Informado por las niñas de que su generoso salvador, instrumento en aquel caso de la Divina Voluntad, era el viajero ocupante del otro carro; sabedor asimismo de que la herida que le postraba había sido alcanzada en terrible lid por defenderlas, corrió allá entusiasmado el buen cura, y quitándose el gorro, húmedo aún el rostro del llanto que vertía, le dijo: «Señor mío, este pobre viejo desea el honor de estrechar la mano del noble caballero a quien debemos el rescate de estos ángeles. No sabe usted el bien que ha hecho, señor. Dios se lo premiará como mejor le convenga... Aquí me tiene usted a su servicio, aunque nada valgo... José María de Navarridas, cura párroco de Santa María... tío carnal de la madre de estas dos perlas... ¡Bendito sea mil veces el que nos ha devuelto nuestro tesoro, y corónele Dios de gloria, rodéele de bienaventuranzas por su obra hermosísima!».

Respondió Calpena mostrándose avergonzado de tales elogios, a lo que dijo el párroco con muy buen juicio que la modestia siempre ha sido inseparable del verdadero mérito. Cuando se ponían de nuevo en marcha, llegaron dos mujeres que hartaron también de besos a las niñas, y D. José María, por no recargar la segunda galera, se subió a la de D. Fernando, diciendo a voces: «Chicas, yo me subo aquí a dar palique a este caballero, que parece va un poco triste. Seguid vosotras con esas».

Y después de informarse de las circunstancias y proceso de la herida, y de aventurar un favorable pronóstico, asegurando que sólo con el buen trato, la dulce quietud y el rico vinito de la tierra se curaría en un periquete, repitió la cantilena del criado: «¿Ve usted esta inmensa campiña?... ¡Qué hermoso viñedo, qué gloria de Dios! ¿Ve usted aquellos trigos que parecen un mar con sus olas y su vaivén? Pues todo es de estos ángeles... ¡Pobre Alonso! Ya venía el infeliz tan trastornado, que no podía parar en bien... ¿Le parece a usted? ¡Desafiar a Carlos V!... Luego la temeridad de estas muchachas... ¡Lo que bregué con Demetria para quitarle de la cabeza la idea de ese viaje! 'Pero, tío, si no vamos más que hasta Salvatierra, donde de fijo le encontraremos'. Y ya ve usted... Lo que pasa... que un poquito más allá, que otro poquito... y a Oñate. ¡Jesús mío, nada menos que a Oñate se fueron, como unas bobas!... Pues si Dios no les depara esta buena alma, este brazo valeroso, no sé qué habría sido de mis pobres ángeles... ¡Ay, chiquillas, de buena habéis escapado!

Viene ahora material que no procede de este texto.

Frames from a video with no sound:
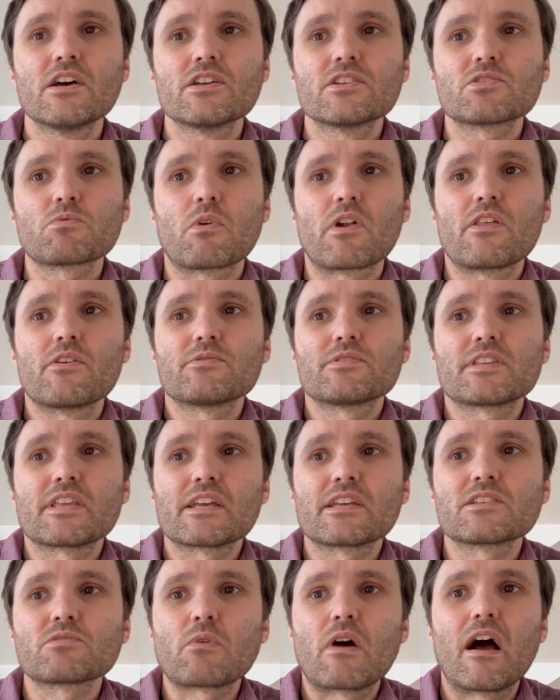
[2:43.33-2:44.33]
It's one of those
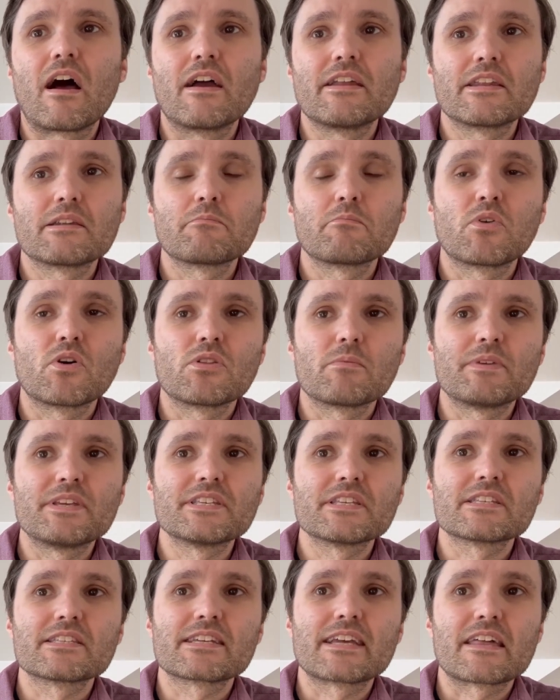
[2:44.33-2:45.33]
things where I didn't put the
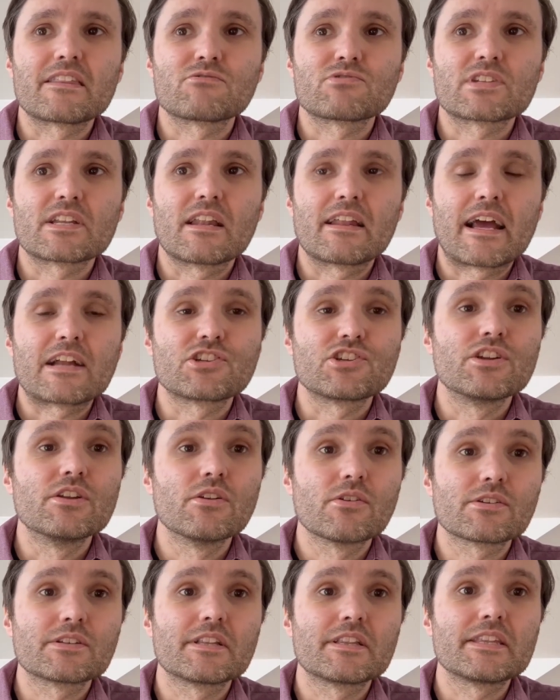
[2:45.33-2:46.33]
pieces together until I actually
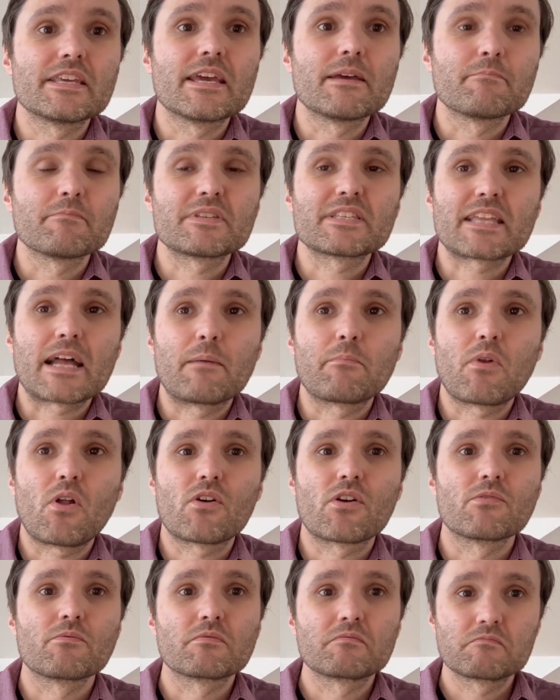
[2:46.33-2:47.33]
looked at the imp stat
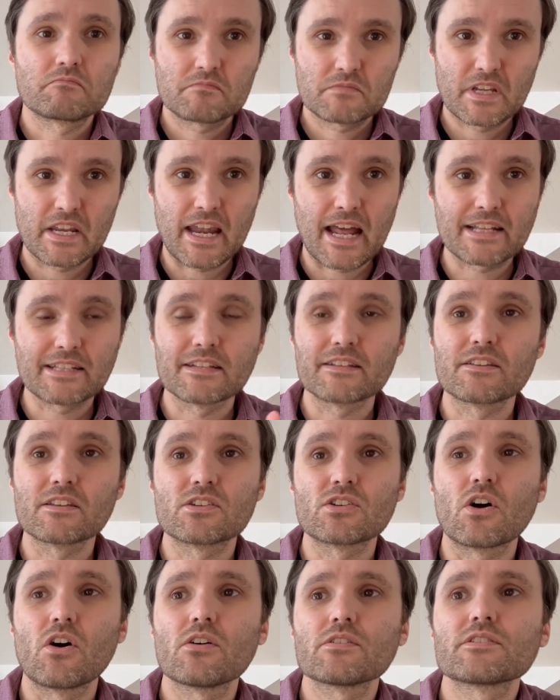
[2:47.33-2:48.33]
block and connected the
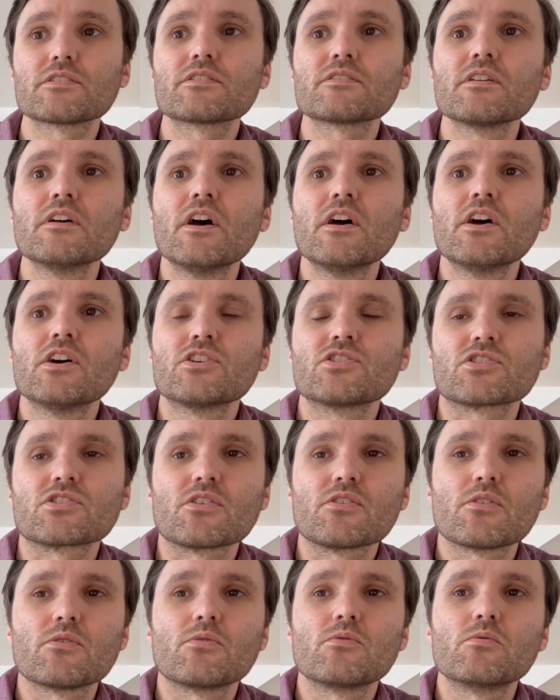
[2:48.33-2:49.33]
dots.
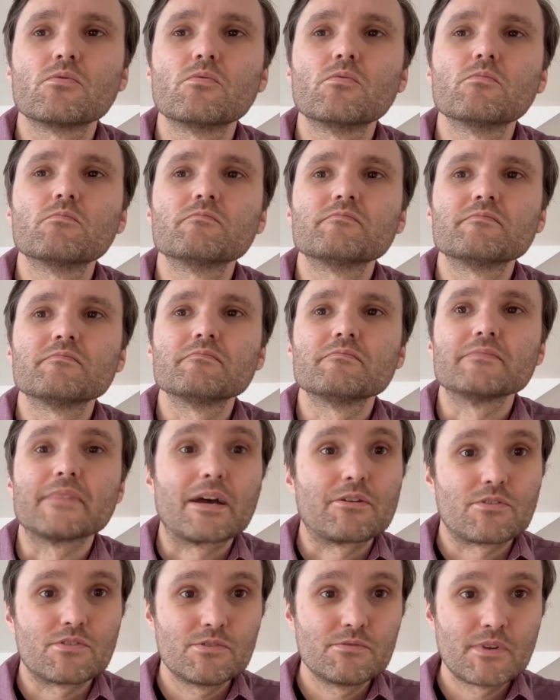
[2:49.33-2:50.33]
So
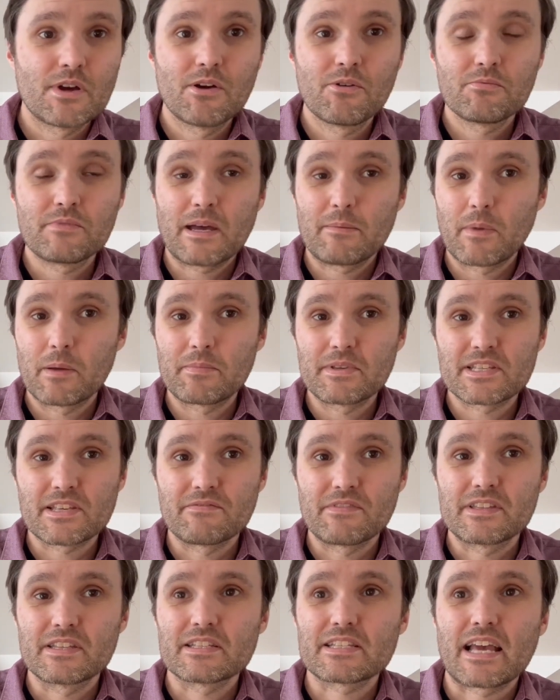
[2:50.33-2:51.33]
now that you know, that might be
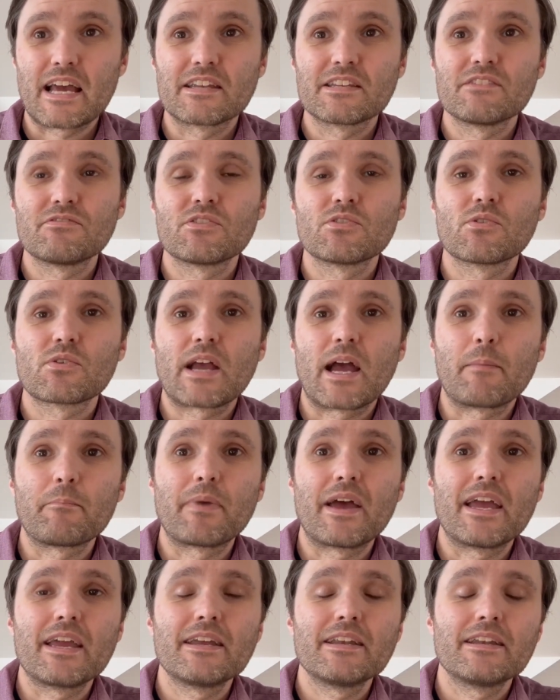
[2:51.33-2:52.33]
something that's handy for your
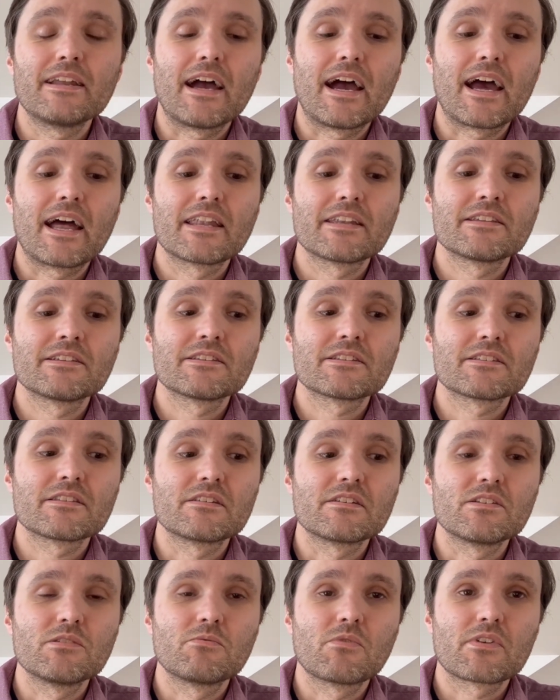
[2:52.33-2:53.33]
campaign and
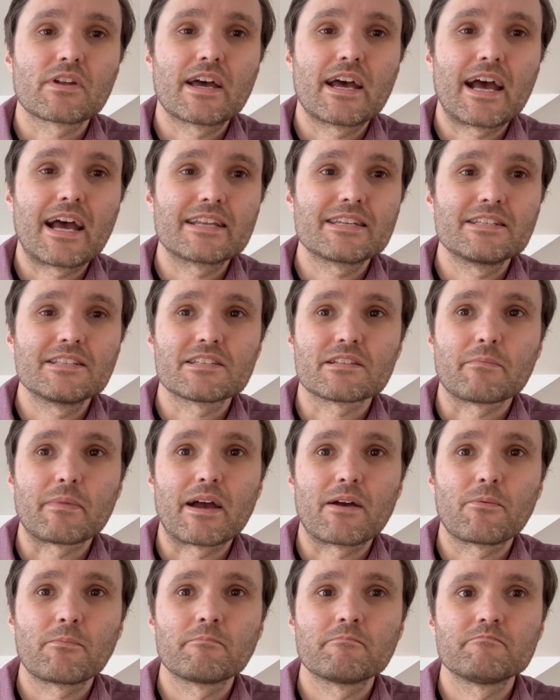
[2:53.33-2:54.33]
that you want to add in
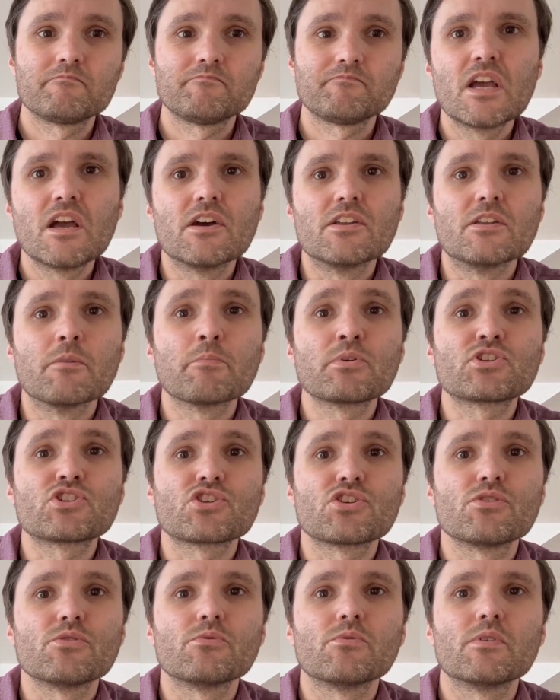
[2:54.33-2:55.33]
somehow. Number
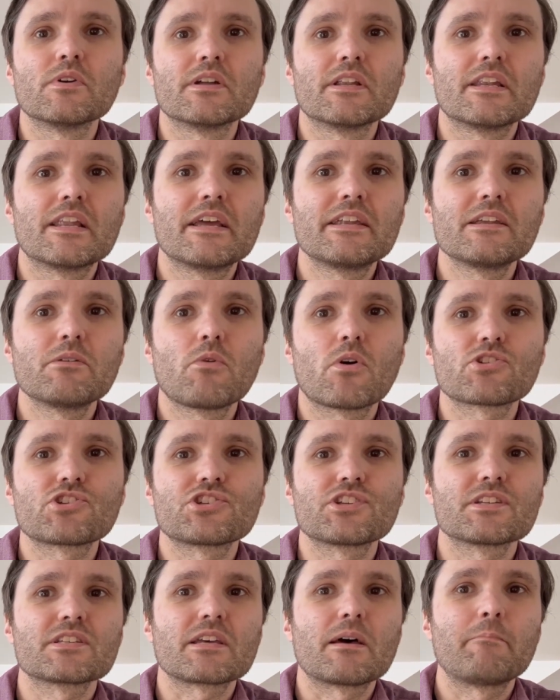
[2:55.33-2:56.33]
2, Lady
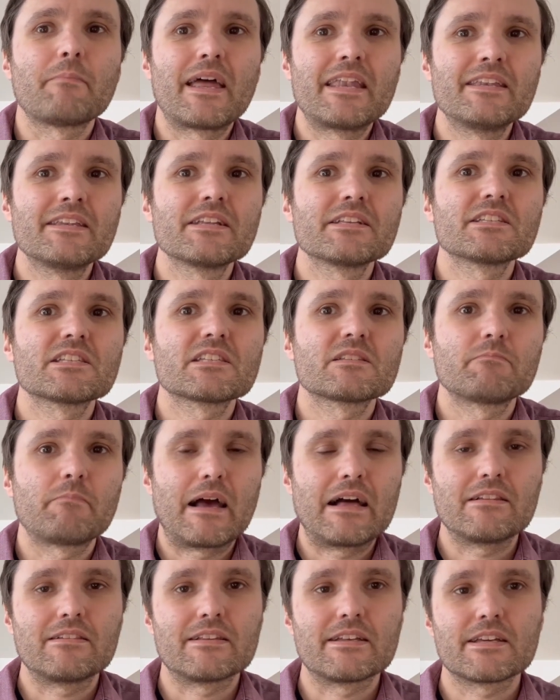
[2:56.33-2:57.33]
Wachter's amended
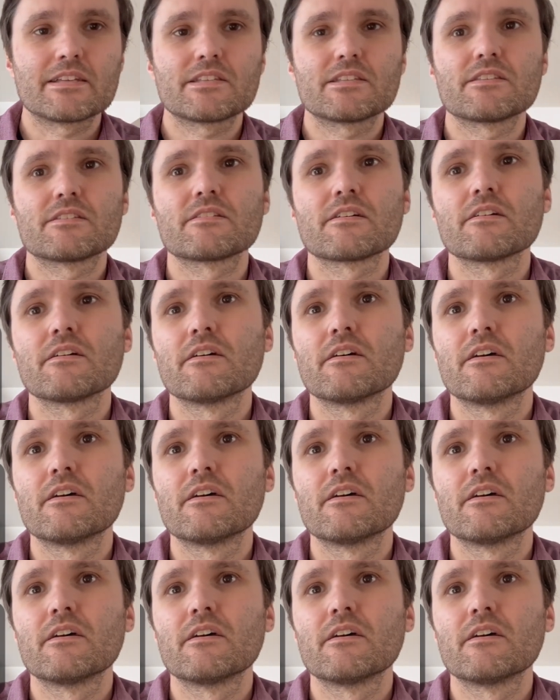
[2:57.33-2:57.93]
spell list.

Bien os lo dije cuando salisteis: 'Demetria, mira lo que haces'. Pero ya habrá usted conocido que esta niña mayor es una voluntad de hierro, dispuesta como ella sola, tenaz en sus empeños, y cuando dice 'por aquí voy', ya pueden todos echarse a temblar».

No habían andado quince minutos, cuando aparecieron nuevos amigos, el cirujano D. Segundo Crispijana, dos señores de capa, mujeres, y detrás medio pueblo. Omítense por fastidiosas las escenas de besuqueo y lágrimas. El D. Segundo, señorete de rebajada estatura, cara redonda con sotabarba, la nariz decorada con dos verrugas, los ojuelos muy perspicaces, edad como de sesenta años bien llevados, se llegó a la galera de Fernando, después del saludo a las señoras, y empezó a funcionar facultativamente a la primera insinuación. «Eso no es nada. En cuanto lleguemos se dará un vistazo... Cuestión de un poco de reposo... ¿Y qué, duele? Tirantez de la piel, afectando hasta los músculos del tobillo... Perfectamente. ¿Qué médico le vio a usted en Salvatierra? ¿Aseguró que había salido la bala?... Eso lo veremos... calma... lo veremos... ¿Con que... duele?

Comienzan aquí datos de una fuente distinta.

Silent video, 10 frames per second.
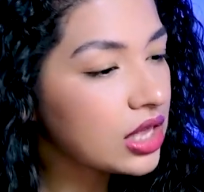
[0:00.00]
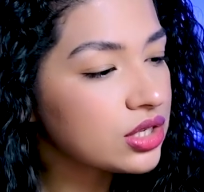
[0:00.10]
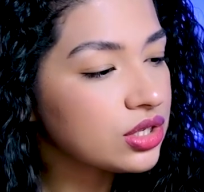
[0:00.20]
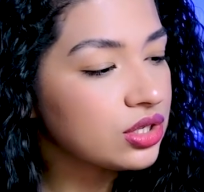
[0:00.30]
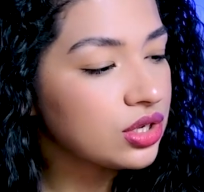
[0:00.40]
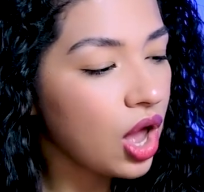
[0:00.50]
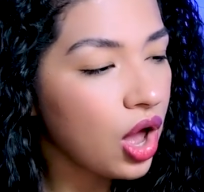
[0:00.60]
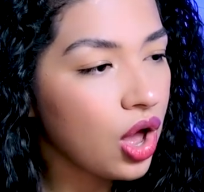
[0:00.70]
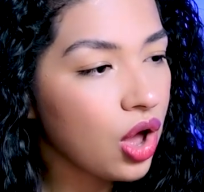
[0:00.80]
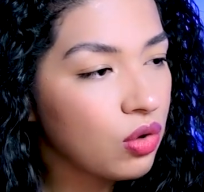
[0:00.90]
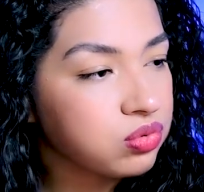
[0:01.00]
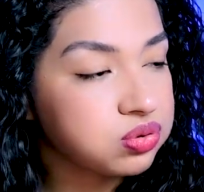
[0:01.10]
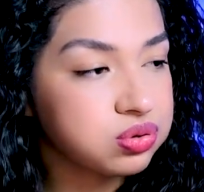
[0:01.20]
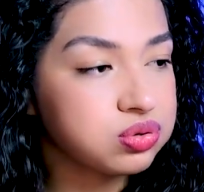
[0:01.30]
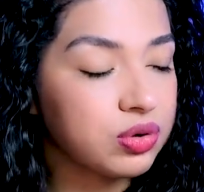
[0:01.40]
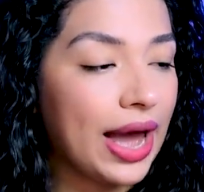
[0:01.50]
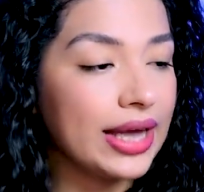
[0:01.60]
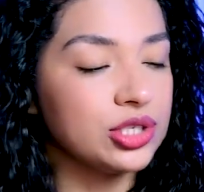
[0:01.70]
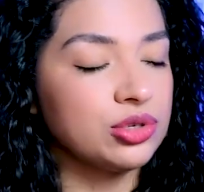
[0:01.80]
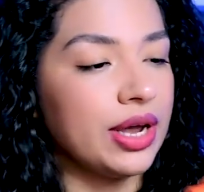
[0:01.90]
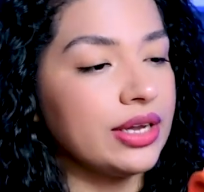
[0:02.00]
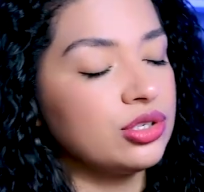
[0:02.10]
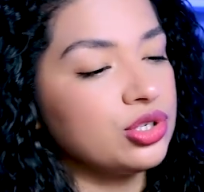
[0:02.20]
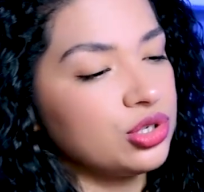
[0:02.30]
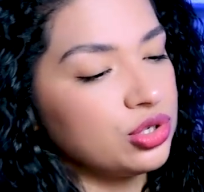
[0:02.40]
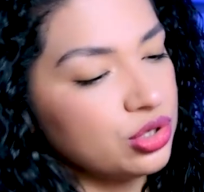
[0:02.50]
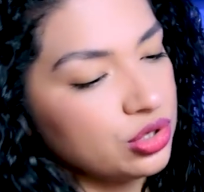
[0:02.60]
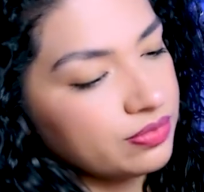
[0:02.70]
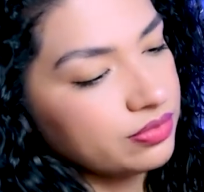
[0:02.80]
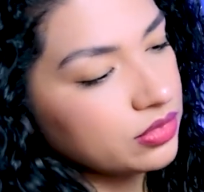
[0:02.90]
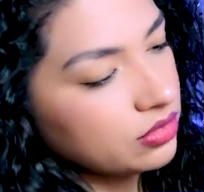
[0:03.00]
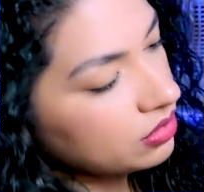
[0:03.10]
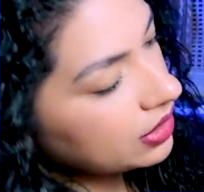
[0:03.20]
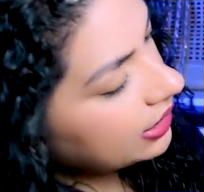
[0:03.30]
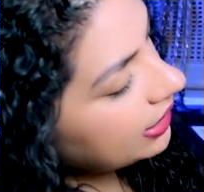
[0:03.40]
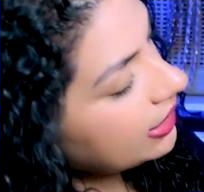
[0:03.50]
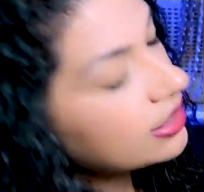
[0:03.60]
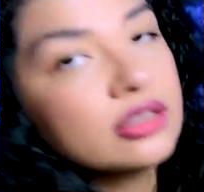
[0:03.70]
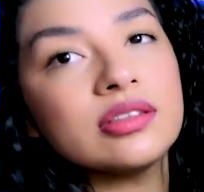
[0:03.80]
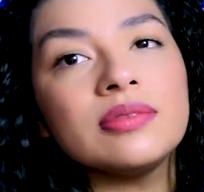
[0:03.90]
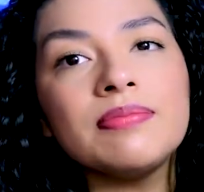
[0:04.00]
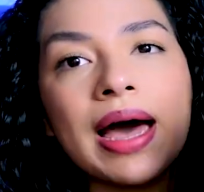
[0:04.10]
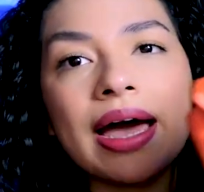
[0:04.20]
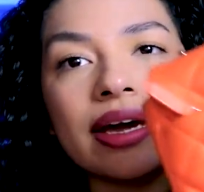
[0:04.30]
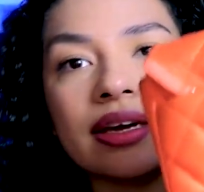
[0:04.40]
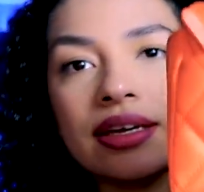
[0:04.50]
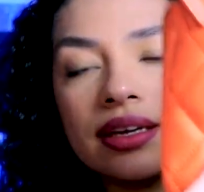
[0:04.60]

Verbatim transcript: So I tried to clean the bag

-Sí, señor; no puedo ocultarlo ya... Me duele ¡ay! horrorosamente.

-Pues no lo disimule, caray... Chille todo lo que le salga de dentro.

-No señor, no chillo... le aseguro a usted que no chillo... Sé sufrir; sé comerme mis dolores... No quiero que las señoritas se alarmen... se disgusten.

-Ya estamos en casa. Vea usted la ilustre villa de La Guardia».

Mirando por la delantera, vio Fernando una ciudad medieval, en lo alto de una escueta colina elíptica, rodeada de almenados muros con gallardos torreones. De entre aquella cintura de piedra se destacaba el caserío en agrupación cónica, con el remate de un castillo, torres, esbeltos campanarios, techumbres de peregrina forma. La vista de la ciudad fantástica, que surgía del suelo más bien como un hermoso embuste de la Leyenda o del Teatro que como una verdad de la Historia, embelesó los sentidos del pobre viajero, amortiguando por un instante sus dolores».